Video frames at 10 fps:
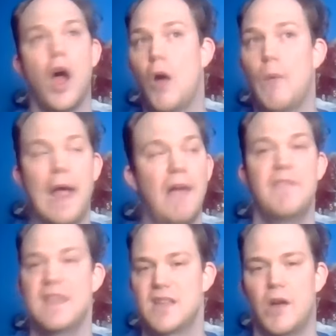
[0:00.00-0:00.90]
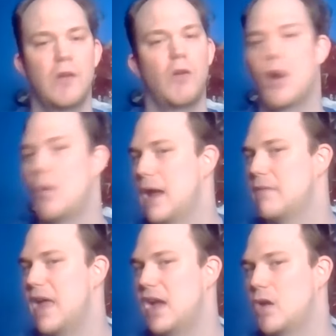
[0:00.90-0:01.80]
Oh, I have this going on. Oh, I
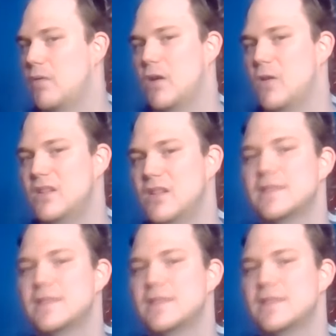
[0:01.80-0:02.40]
have that going on.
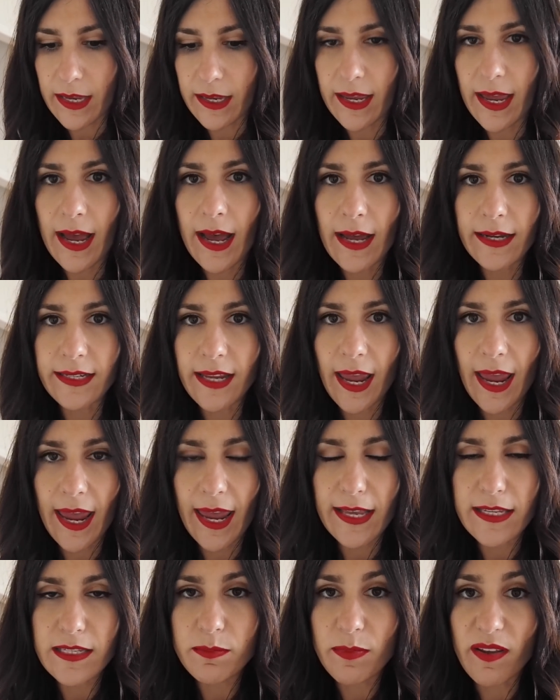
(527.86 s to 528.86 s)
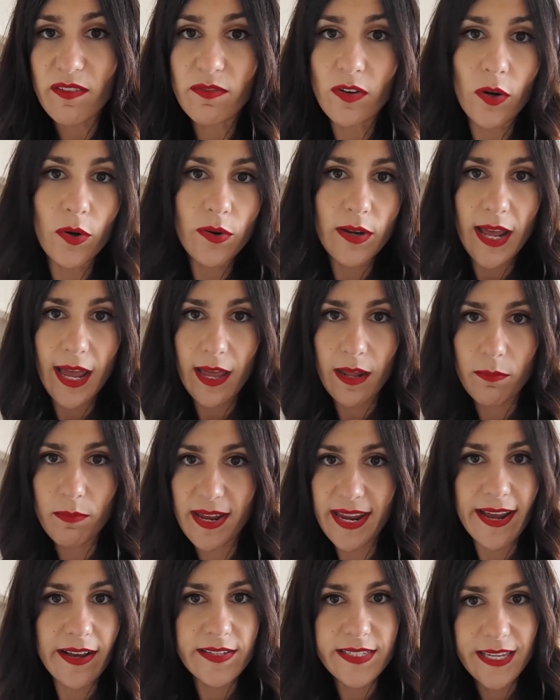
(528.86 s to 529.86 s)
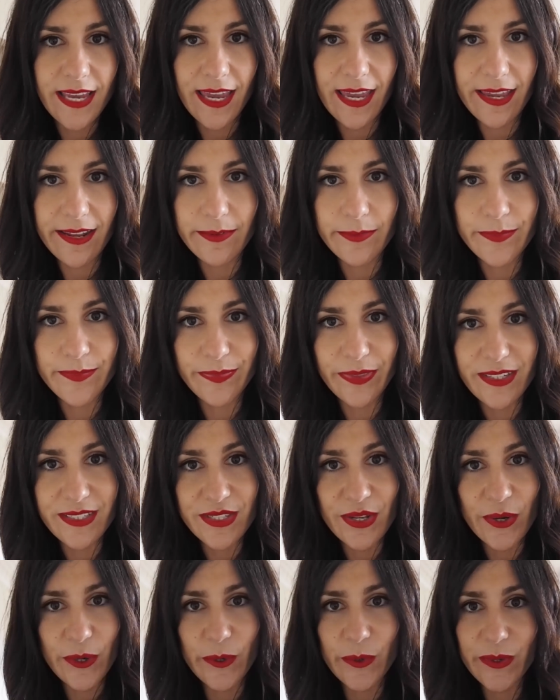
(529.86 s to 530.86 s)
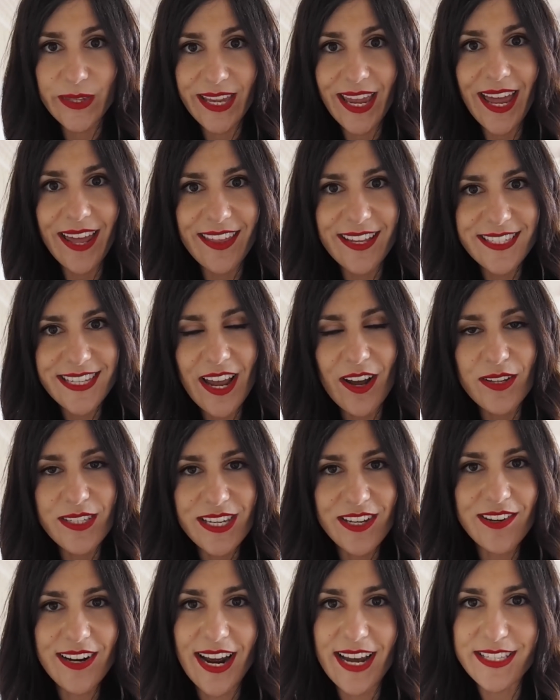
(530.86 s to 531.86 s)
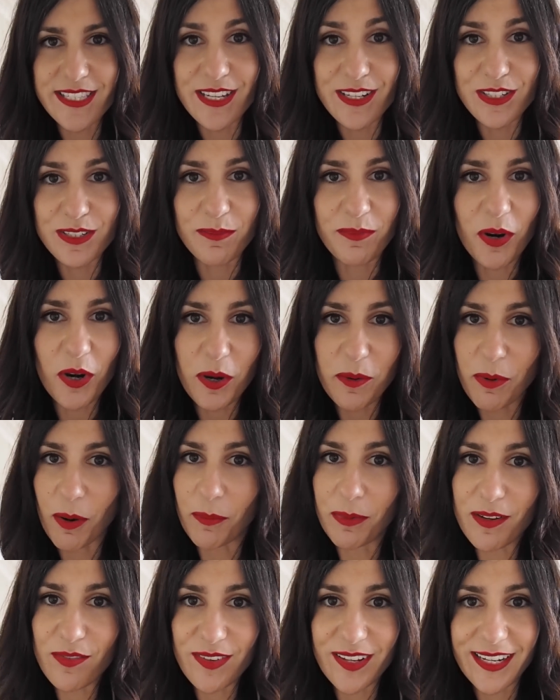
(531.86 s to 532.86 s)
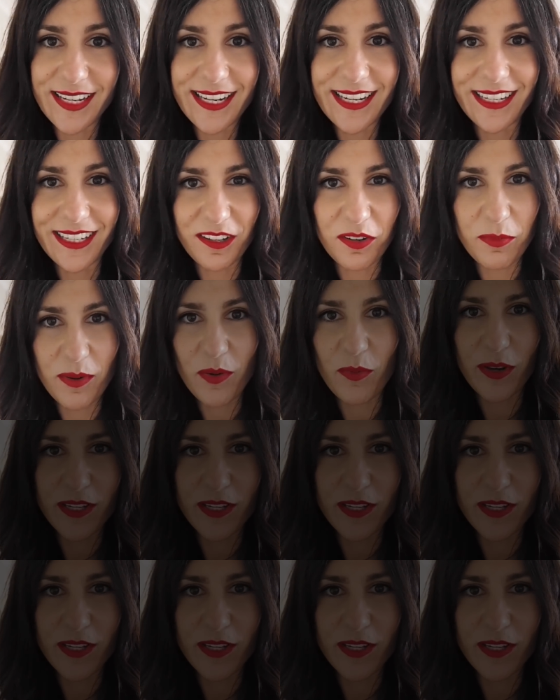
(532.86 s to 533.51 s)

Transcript: card case, my phone, and my house key in. So yeah, that's it. I'll see you guys tomorrow, probably feeling a little bit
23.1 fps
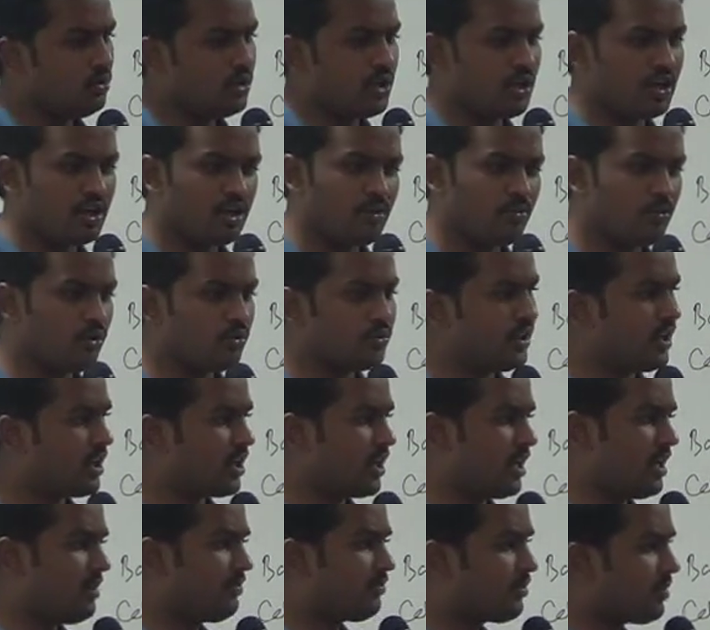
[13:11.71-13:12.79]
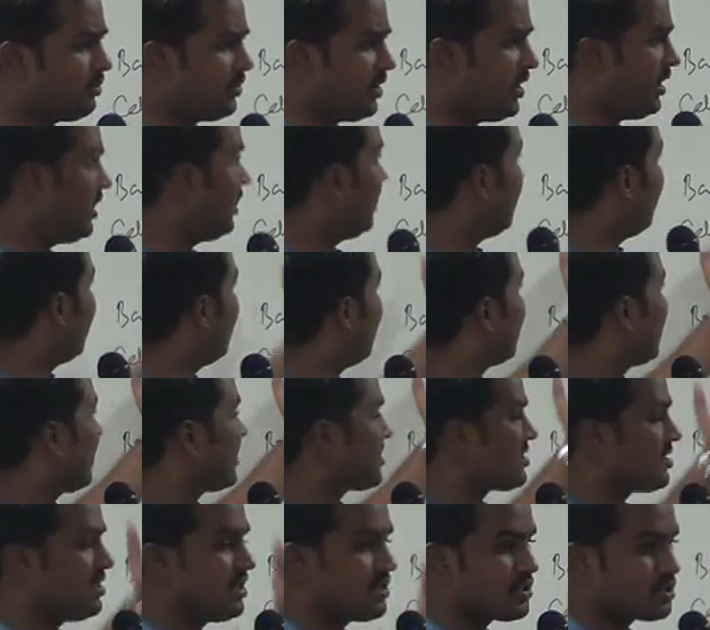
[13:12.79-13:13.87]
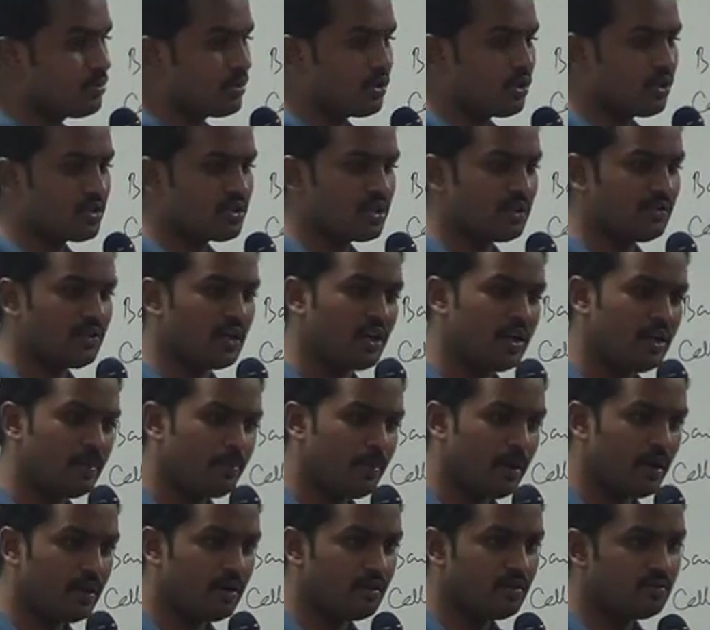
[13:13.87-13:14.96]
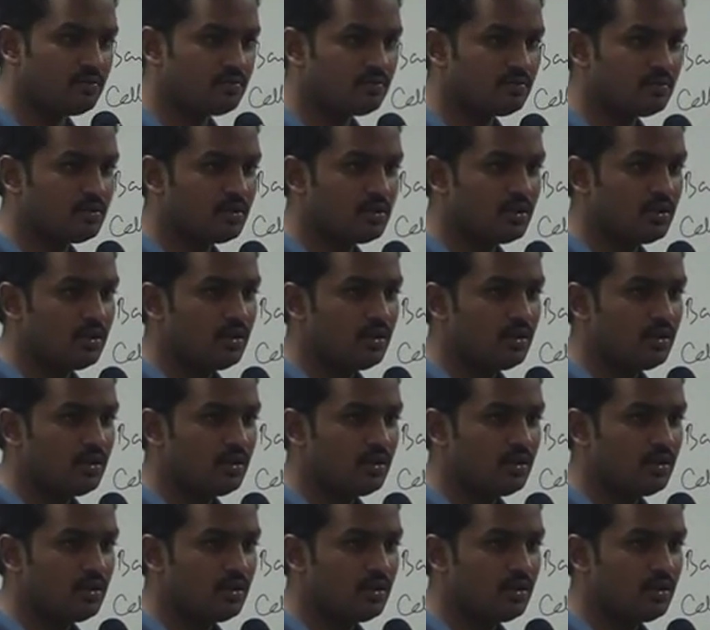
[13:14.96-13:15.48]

you can remove their name from the debtors list because they have already paid.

***

## WHAT IS REQUIRED:
Print only the lines from the one with "(530.86 s to 531.86 s)" through the last line of the data above, exactly and with both ends, and please omit any pictures.

## PROBLEM SOLUTION:
(530.86 s to 531.86 s)
(531.86 s to 532.86 s)
(532.86 s to 533.51 s)

Transcript: card case, my phone, and my house key in. So yeah, that's it. I'll see you guys tomorrow, probably feeling a little bit
23.1 fps
[13:11.71-13:12.79]
[13:12.79-13:13.87]
[13:13.87-13:14.96]
[13:14.96-13:15.48]

you can remove their name from the debtors list because they have already paid.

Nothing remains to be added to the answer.